US 'intensifies preparations' for Syria response
President Donald Trump intensified preparations for a US response to a suspected chemical weapons attack in Syria, cancelling a planned trip this weekend to South America and conferring with European allies on retaliatory steps.
Mr Trump spoke by phone yesterday with UK Prime Minister Theresa May. Both leaders condemned Syrian President Bashar al-Assad's "vicious disregard for human life" and "agreed not to allow the use of chemical weapons to continue," the White House said in an emailed statement on the call.
The US president spoke twice this week with French President Emmanuel Macron to co-ordinate a Syria response, said a person familiar with the matter.
Mr Trump hasn't made a final decision on a response, and continues to meet with national security staff on the matter, an administration official said.
Mr Trump said late on Monday that the US will respond "forcefully" to a suspected chemical weapons attack by Assad's regime over the weekend, after suggesting earlier that Russian President Vladimir Putin may share responsibility. He would not describe the US response or say when it would come.
"I don't like talking about timing," he said.
The development also comes a day after the FBI raided the office of Mr Trump's personal lawyer, Michael Cohen, based on information gathered in Special Counsel Robert Mueller's investigation of Russian interference in the 2016 election. That news caused Mr Trump to lash out at Mr Mueller to reporters late on Monday, describing the FBI raid as a criminal act and an "attack on our country".
Some of Mr Trump's allies encouraged him to respond by firing Mr Mueller, FBI director Christopher Wray or Deputy Attorney General Rod Rosenstein, who is supervising Mr Mueller's probe and approved the raid. Mr Trump entertained a question about firing Mr Mueller while speaking with reporters, but did not say whether he was considering the move.
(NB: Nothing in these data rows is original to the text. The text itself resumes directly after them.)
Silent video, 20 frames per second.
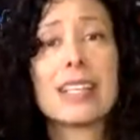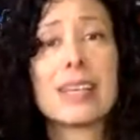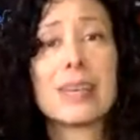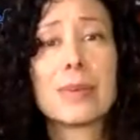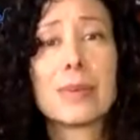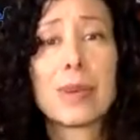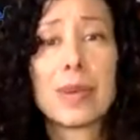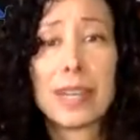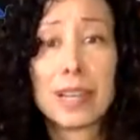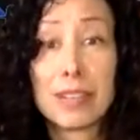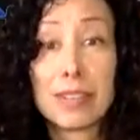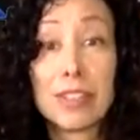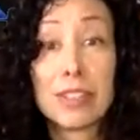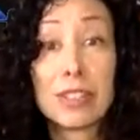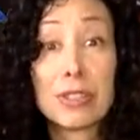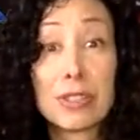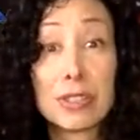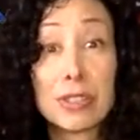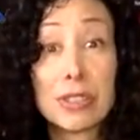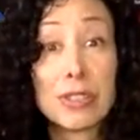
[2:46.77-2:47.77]
Whatever
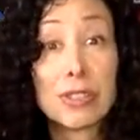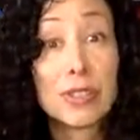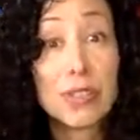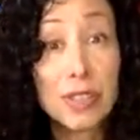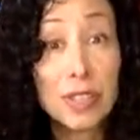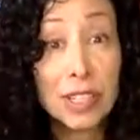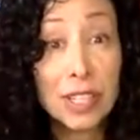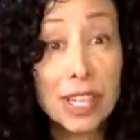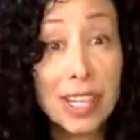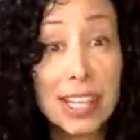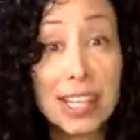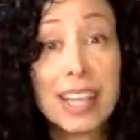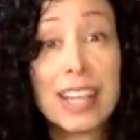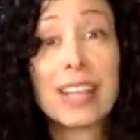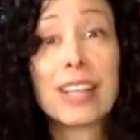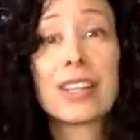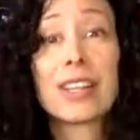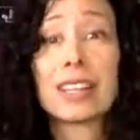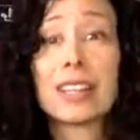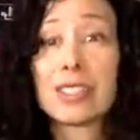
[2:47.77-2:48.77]
you choose for gut
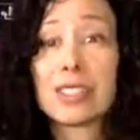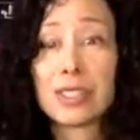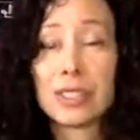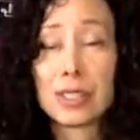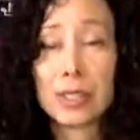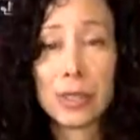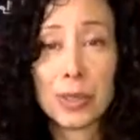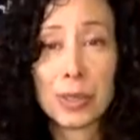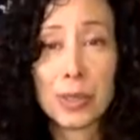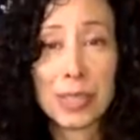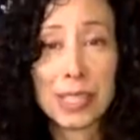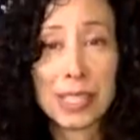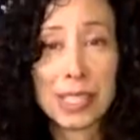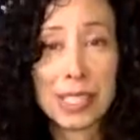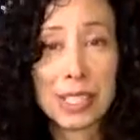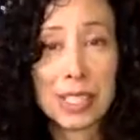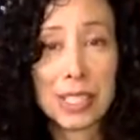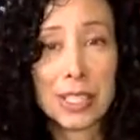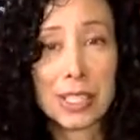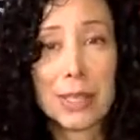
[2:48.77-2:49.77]
health is your
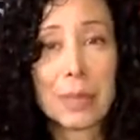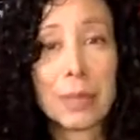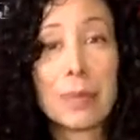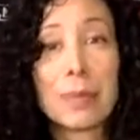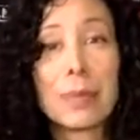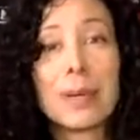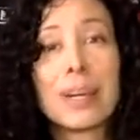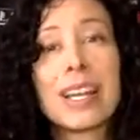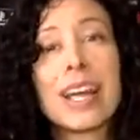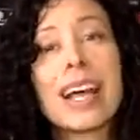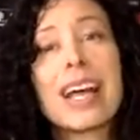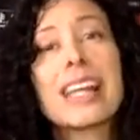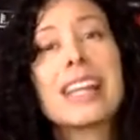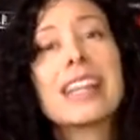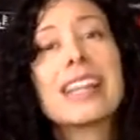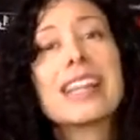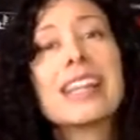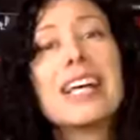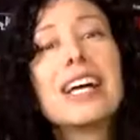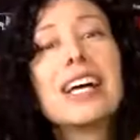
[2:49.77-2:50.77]
decision. But I
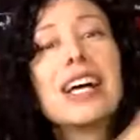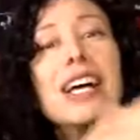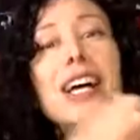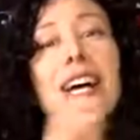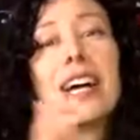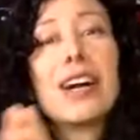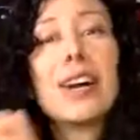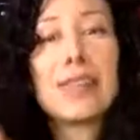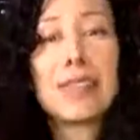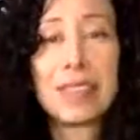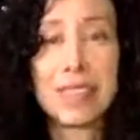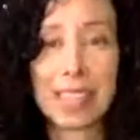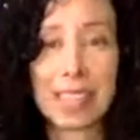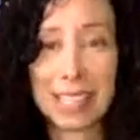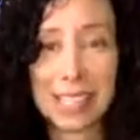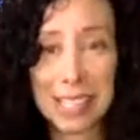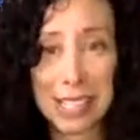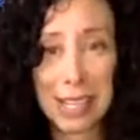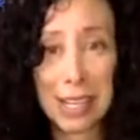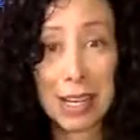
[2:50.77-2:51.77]
love the
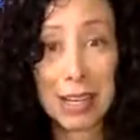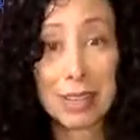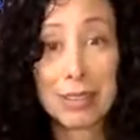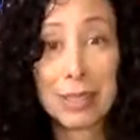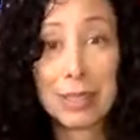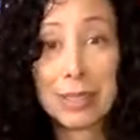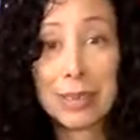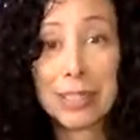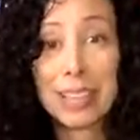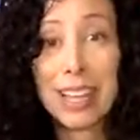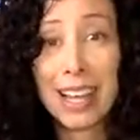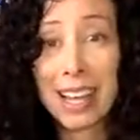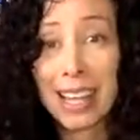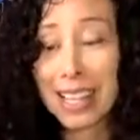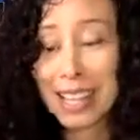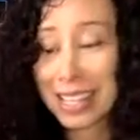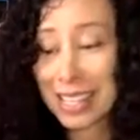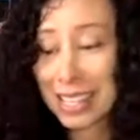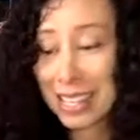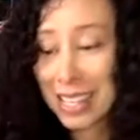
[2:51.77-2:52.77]
idea of
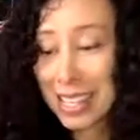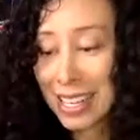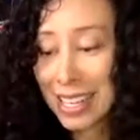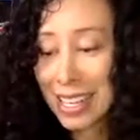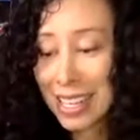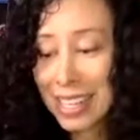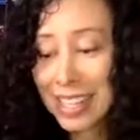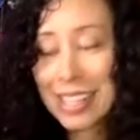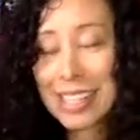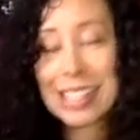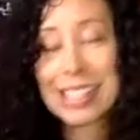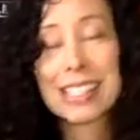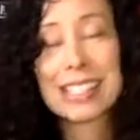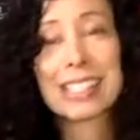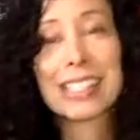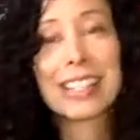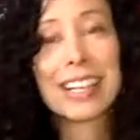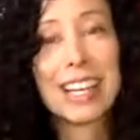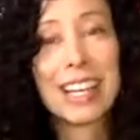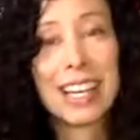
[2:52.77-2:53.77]
applying this
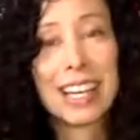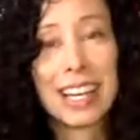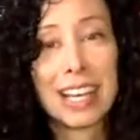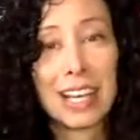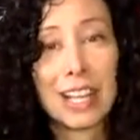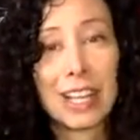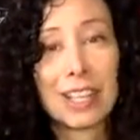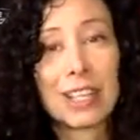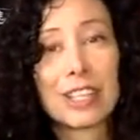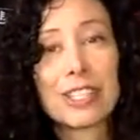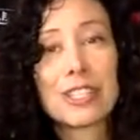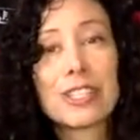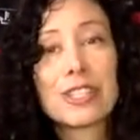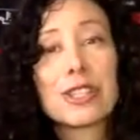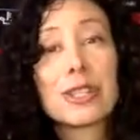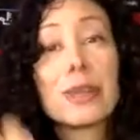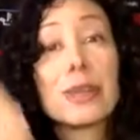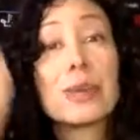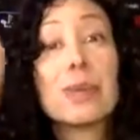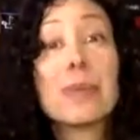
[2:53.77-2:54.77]
gut health
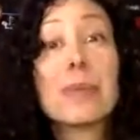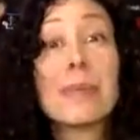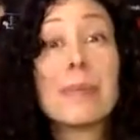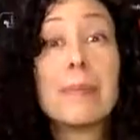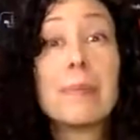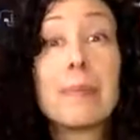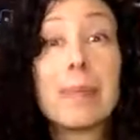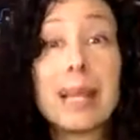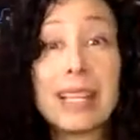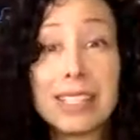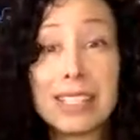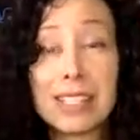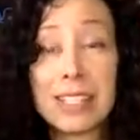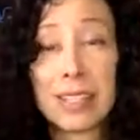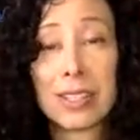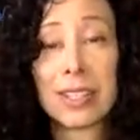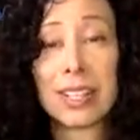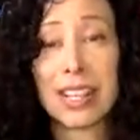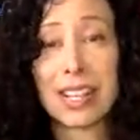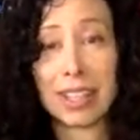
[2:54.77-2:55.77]
to
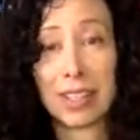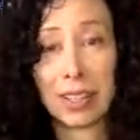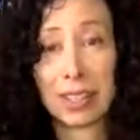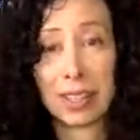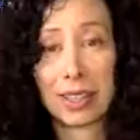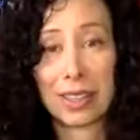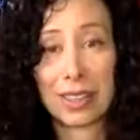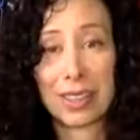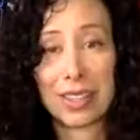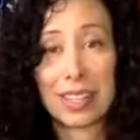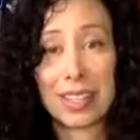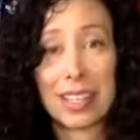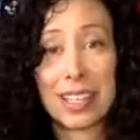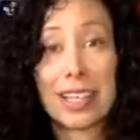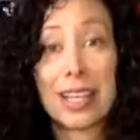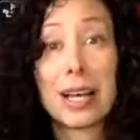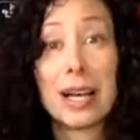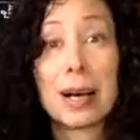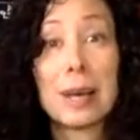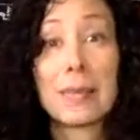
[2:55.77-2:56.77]
mental health
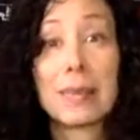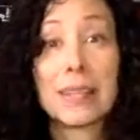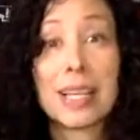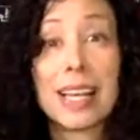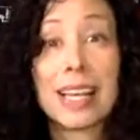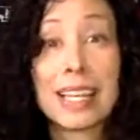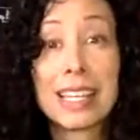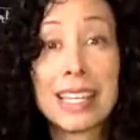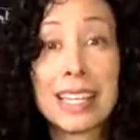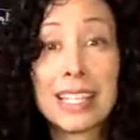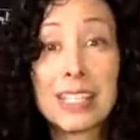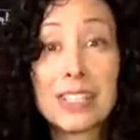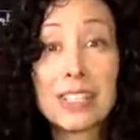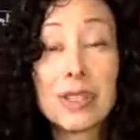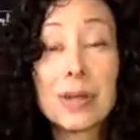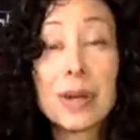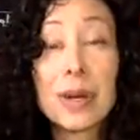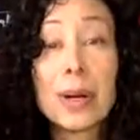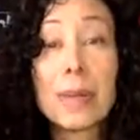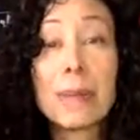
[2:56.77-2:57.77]
applying it
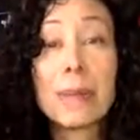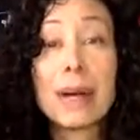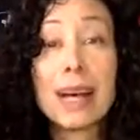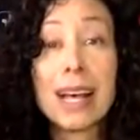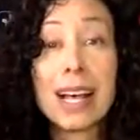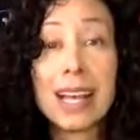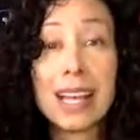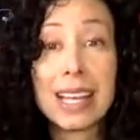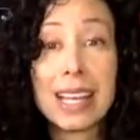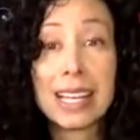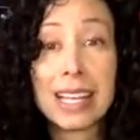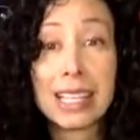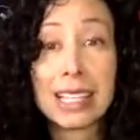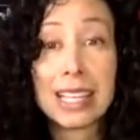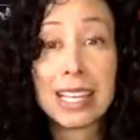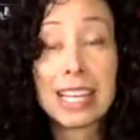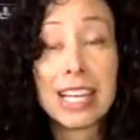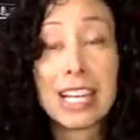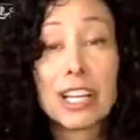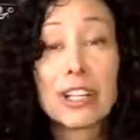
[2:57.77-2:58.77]
to our mind,
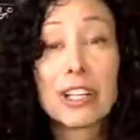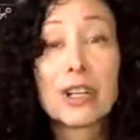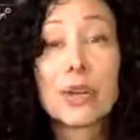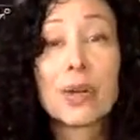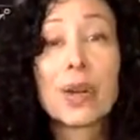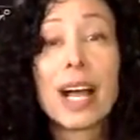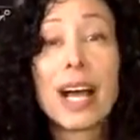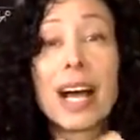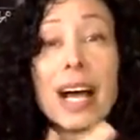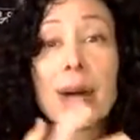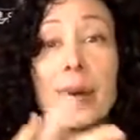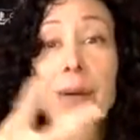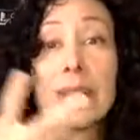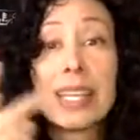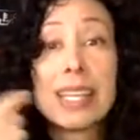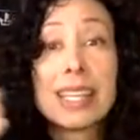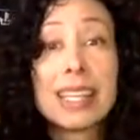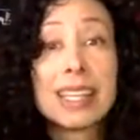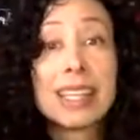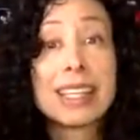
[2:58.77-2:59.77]

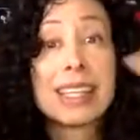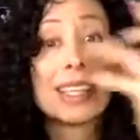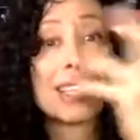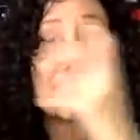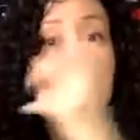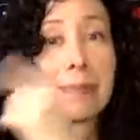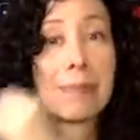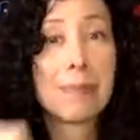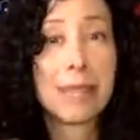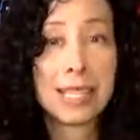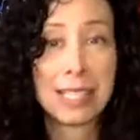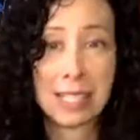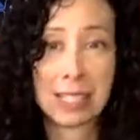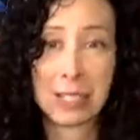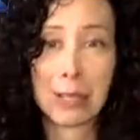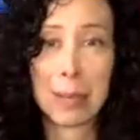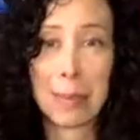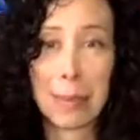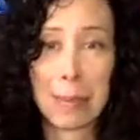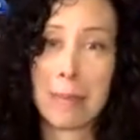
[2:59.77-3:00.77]
crowding these
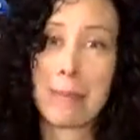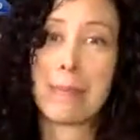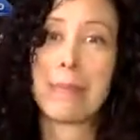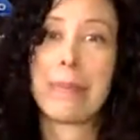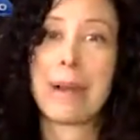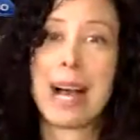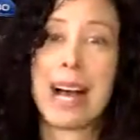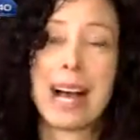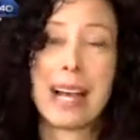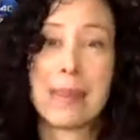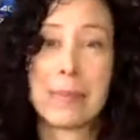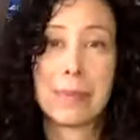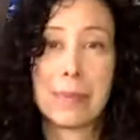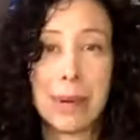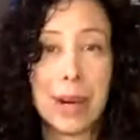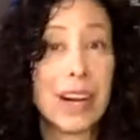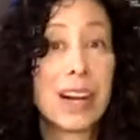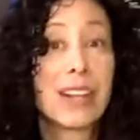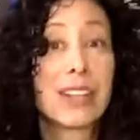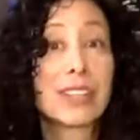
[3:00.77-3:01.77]
mental bad
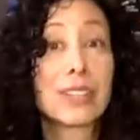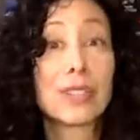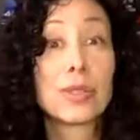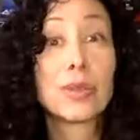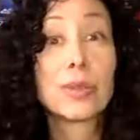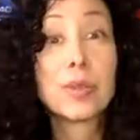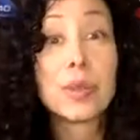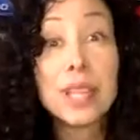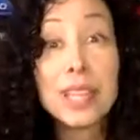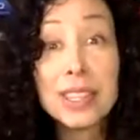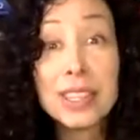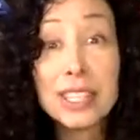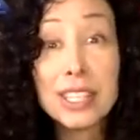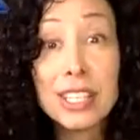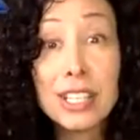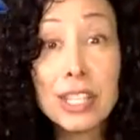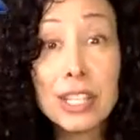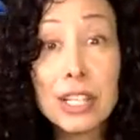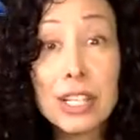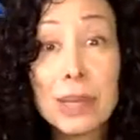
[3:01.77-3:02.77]
bugs with
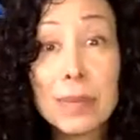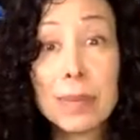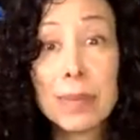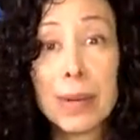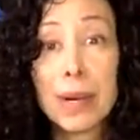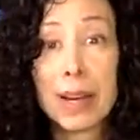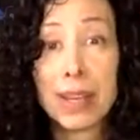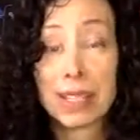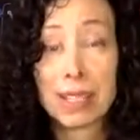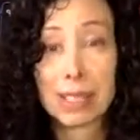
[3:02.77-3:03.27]
good bugs.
Tensions in the Middle East escalated even higher early on Monday with an airstrike by unknown warplanes against a Syrian airbase. Russia blamed the raid on Israel, which hewed to its customary no-comment policy.
The White House announced yesterday morning that Vice President Mike Pence would travel in Mr Trump's place to the Latin American summit. The administration had already scaled back the trip in recent weeks, and one planned meeting with Peru's president was cancelled after he resigned amid corruption allegations.
"There's a high bar for a president ever cancelling a foreign trip," said Michael Singh, former senior director for Middle East affairs at the National Security Council under President George W Bush and managing director at the Washington Institute for Near East Policy. Once arrangements for meetings and travel are made, logistics are put in place, money spent and diplomatic negotiations executed. "It's not something you do casually."
At the same time, Mr Singh said past presidents have cancelled or postponed trips to remain in the US to deal with domestic and foreign policy crises. While the president has all the communications and support tools he needs to run a virtual White House from anywhere in the world, Mr Singh said there may be no substitute for being able to sit down in the same room with key advisers.
"There's a symbolic element as well," Mr Singh said. Cancelling the trip allows Mr Trump to show he is personally engaged and takes the stakes seriously. "The US ordering a military strike against another country is pretty serious business," Mr Singh said. The change in travel plans is another indication Mr Trump is leaning toward a military strike, he said.